Not too long after that, the people, through their elected representatives, adopted a Constitution — a blueprint, as it were — for how our uniquely American form of government would be structured. Article II of our United States Constitution lays out the process for electing the President.
And since the ratification of this foundational document well over two centuries ago, our democratic republic has stood as a shining example to the world of how political power can transition, peacefully, from president to president. Of course there is no better example of this than those occasions when the president of one party is leaving, and a president is being sworn in from the other party.

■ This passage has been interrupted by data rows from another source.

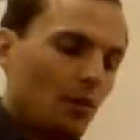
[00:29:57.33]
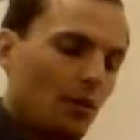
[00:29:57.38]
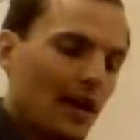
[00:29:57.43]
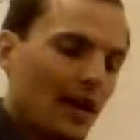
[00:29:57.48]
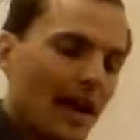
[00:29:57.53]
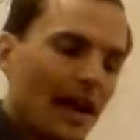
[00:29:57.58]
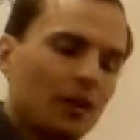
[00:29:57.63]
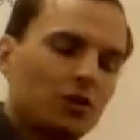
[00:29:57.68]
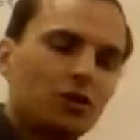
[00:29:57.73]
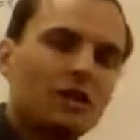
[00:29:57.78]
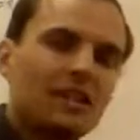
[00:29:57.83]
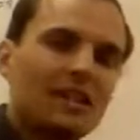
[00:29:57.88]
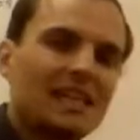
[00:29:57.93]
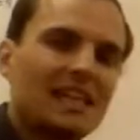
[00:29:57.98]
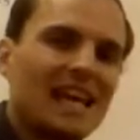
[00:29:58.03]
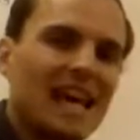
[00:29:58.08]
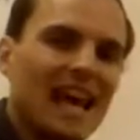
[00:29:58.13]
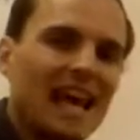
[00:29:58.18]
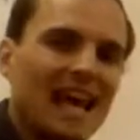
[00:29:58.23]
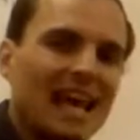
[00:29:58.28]
that we actually
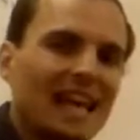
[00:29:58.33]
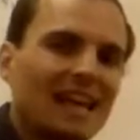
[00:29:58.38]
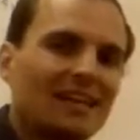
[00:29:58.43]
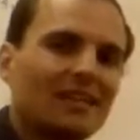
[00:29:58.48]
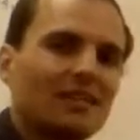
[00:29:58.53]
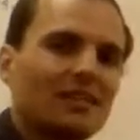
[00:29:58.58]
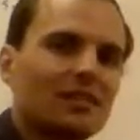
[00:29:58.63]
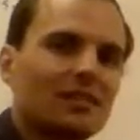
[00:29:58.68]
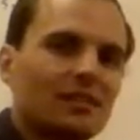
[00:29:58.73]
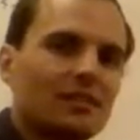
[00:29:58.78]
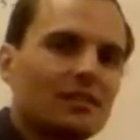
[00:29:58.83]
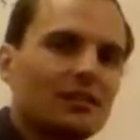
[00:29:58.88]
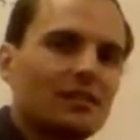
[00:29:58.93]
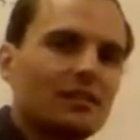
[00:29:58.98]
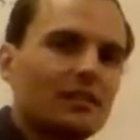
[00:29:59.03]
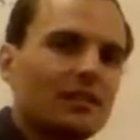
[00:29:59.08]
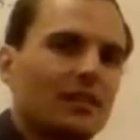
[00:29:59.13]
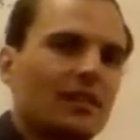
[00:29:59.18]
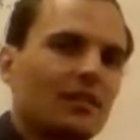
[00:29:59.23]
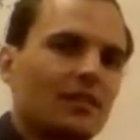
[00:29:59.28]
can't
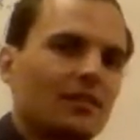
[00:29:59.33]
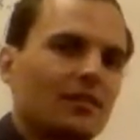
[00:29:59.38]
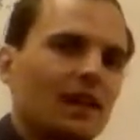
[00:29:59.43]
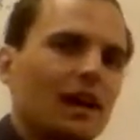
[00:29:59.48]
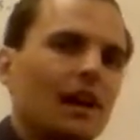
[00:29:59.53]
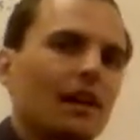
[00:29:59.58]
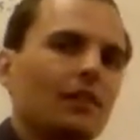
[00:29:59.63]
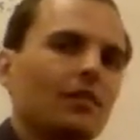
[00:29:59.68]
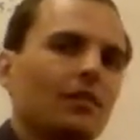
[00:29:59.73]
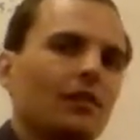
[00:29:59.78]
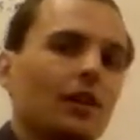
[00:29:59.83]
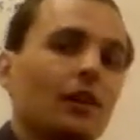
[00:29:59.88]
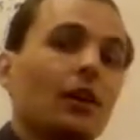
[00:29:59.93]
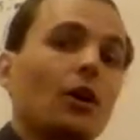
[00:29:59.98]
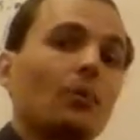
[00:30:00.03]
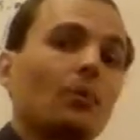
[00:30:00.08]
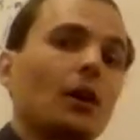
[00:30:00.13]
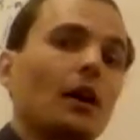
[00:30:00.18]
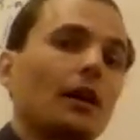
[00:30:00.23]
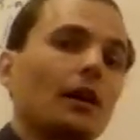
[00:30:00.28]
synthesize in
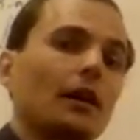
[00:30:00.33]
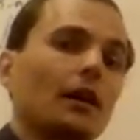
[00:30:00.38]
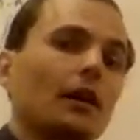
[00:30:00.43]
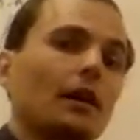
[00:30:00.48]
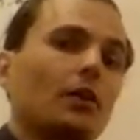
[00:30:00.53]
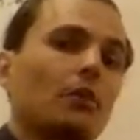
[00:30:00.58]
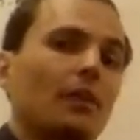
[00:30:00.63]
our body.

Every four years (except when a president is re-elected), on January 20th, this transition of power between presidents takes place in a very public ceremony. This event is a very official government function. It is hosted by the government of the United States, it is held on the steps of the United States Capitol, and the oath of office for the new President is conducted by the Chief Justice of the United States Supreme Court. This official inauguration event should not be confused with the many celebratory events that take place before and after it — these are private events.
With rare exceptions over the years, certainly in modern history, it has been the case that the swearing-in of our new President has been broadly attended by U.S. Senators and Members of Congress, Supreme Court Justices, and perhaps most importantly of all, by the outgoing president. This peaceful transition of power is a tremendous symbol of the health of our country. Maybe, sometime, there will once again be a violent transition of power in America — I hope not! But it certainly isn’t now.

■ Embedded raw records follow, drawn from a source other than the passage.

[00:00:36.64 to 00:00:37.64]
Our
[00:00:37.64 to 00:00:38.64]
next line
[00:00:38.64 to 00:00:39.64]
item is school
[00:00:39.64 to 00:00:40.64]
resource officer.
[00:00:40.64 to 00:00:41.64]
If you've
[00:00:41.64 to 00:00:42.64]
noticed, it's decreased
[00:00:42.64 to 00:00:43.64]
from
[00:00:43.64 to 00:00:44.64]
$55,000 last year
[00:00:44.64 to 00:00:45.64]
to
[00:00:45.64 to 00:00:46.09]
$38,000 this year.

When elected federal legislators announce that they are boycotting the official swearing-in of the new president, they are not protesting the person that was elected, they are protesting America itself.
Certainly members of Congress who do not like Donald Trump, for one reason or another, can skip attending any of the dozens of celebratory balls, galas, parties and receptions that are taking place before and after the official swearing-in, and in doing so avoid any perception that they are pleased who actually is being sworn into the office.
As of the writing of this column there are 15 California Democratic Members of Congress who have announced there is somewhere else they think they should be other than the swearing in of the new President: Karen Bass, Tony Cardenas, Judy Chu, Mark DeSaulnier, Jared Huffman, Barbara Lee, Ted Lieu, Zoe Lofgren, Jerry McNemey, Lucille Roybal-Allard, Raul Ruiz, Mark Takano, Juan Vargas and Maxine Waters.
Ultimately, boycotting the swearing-in is their right — and in doing so, they are taking an action equivalent to burning an American flag, which is also their right.
But I believe that for an elected member of Congress ,being on hand to affirm and support this peaceful transition of power between chief executives is their responsibility — one they are shirking to make a cheap political statement that does more to diminish themselves than anything else.